THE eruption of the volcano that is Taal is nothing new to us in Pampanga when Mt. Pinatubo intimated some signs of its eruption in 1991. Back then, it was all new to us after we experienced an eruption in our lifetime.
Way back in the said year, we were all amazed and afraid with many of us thinking that it was the end of the world. None of us in our generation in that year ever experienced all the fears of a volcanic eruption starting from the earth shakes, followed by mushrooming thick clouds of ash.
The “mushroom” of ash covered the sun, thus turning the afternoon then into night when roosters started crowing and insects disturbed. In a little while, it rained ash, sand and stones while in darkness. It smelled burned sulfur as the volcanic materials accumulated all over including at rooftops.
The environment seemed to be enveloped in snow with the gray color of such, the difference. Branches of trees were snapped and cut due to ash and sand that cling to the trees. Many climbed roofs to scrape the thickening pile of ash, sand and stones. For those who did not, their roofs fell to ground because of the materials’ weight.
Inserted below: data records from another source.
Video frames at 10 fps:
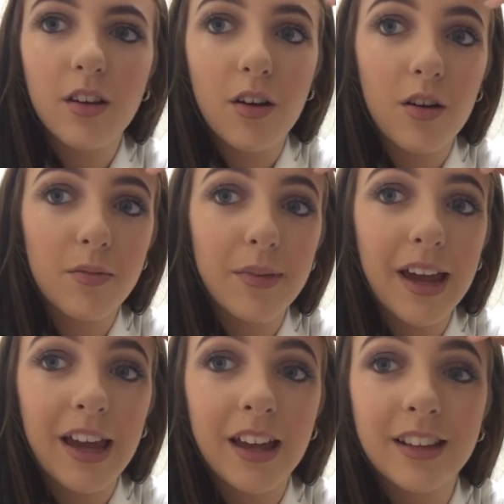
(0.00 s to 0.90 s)
Oh
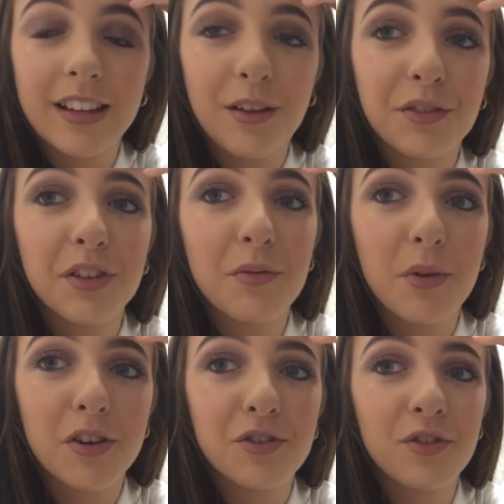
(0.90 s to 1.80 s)
man, that was an
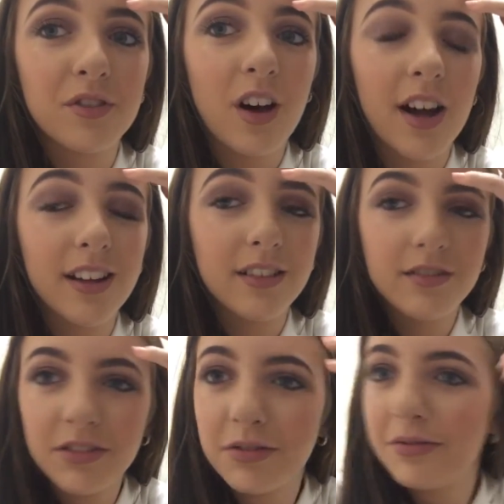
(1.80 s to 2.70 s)
emotional night.
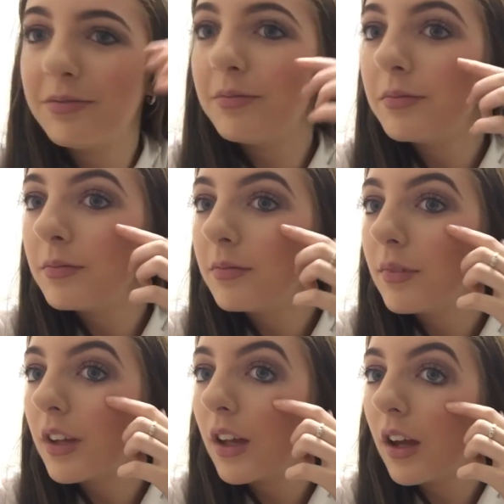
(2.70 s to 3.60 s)
I'm
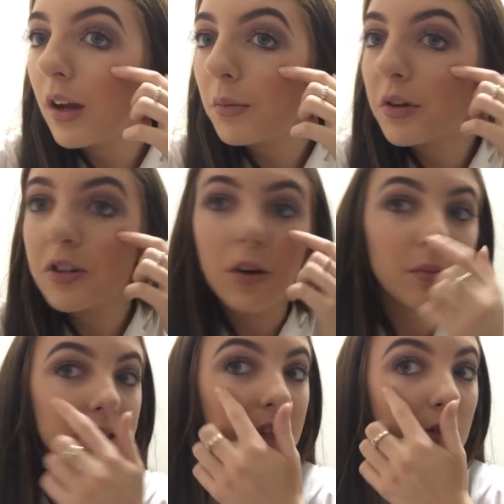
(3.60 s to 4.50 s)
pretty sure I'm
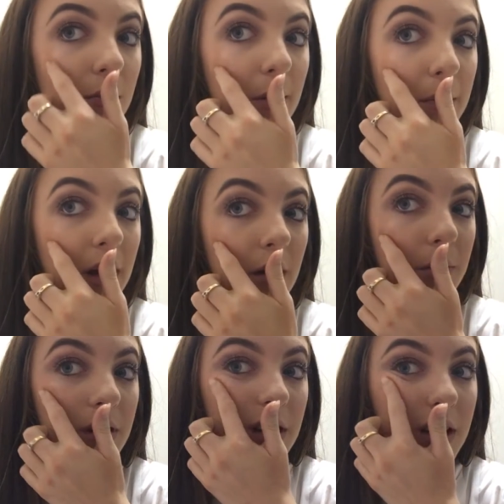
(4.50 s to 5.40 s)
missing all my makeup
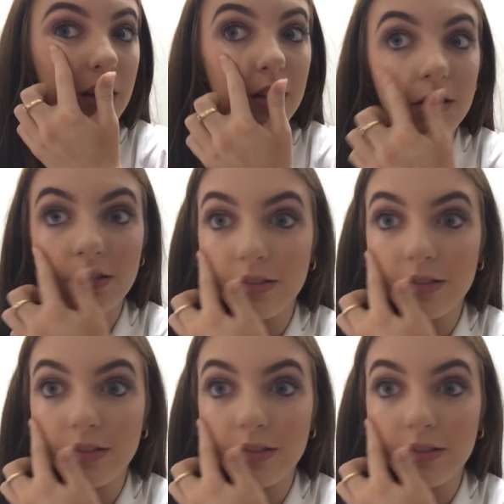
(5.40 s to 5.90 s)
under here.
As we laid our backs after a tiring and fearful day and in darkness due to massive blackouts, we experienced earthquakes every minute due to the volcanic activities of the Pinatubo. The tremors we felt from time to time even lasted for days, adding to the idea of an Armageddon.
All the towns in the province then were transformed into ghost towns. Transportation was paralyzed due to blocked roads. People did not traveled then as they have nowhere to go because of the devastation. Dust became a problem especially those with respiratory problems.
When the immediate effects of the eruption subsided, came lahar. The pyroclastic materials emitted by Mt. Pinatubo, deposited in mountain slopes, in plains and waterways became a yearly problem of Kapampangans every rainy season due to its devastation. Lahar flowed enveloping everything on its path. Some lahar flows were unprecedented that it claimed lives aside from properties, livestock, and crops.
For several years, lahar became a problem of the “victims” of the Mt. Pinatubo eruption. It took several years for them to bounce back and start anew.
When Mt. Pinatubo erupted, the technology on information gathering and sharing was not that advanced. There were no mobile phones, only landline telephones and VHF and UHF radios that were available. Cameras were the “film-type” ones that were used in capturing images and documenting events and activities.
The eruption of Mt. Taal is now being properly documenting with its volcanic activities being captured in many angles. This is due to the advancement of technology particularly with the presence of mobile phones and video cameras, SLR cameras and lenses that capture vivid images, drones and of course the internet that provides the avenue for social media.
Let us all pray that the eruption of Taal won’t be as devastating as that of Pinatubo.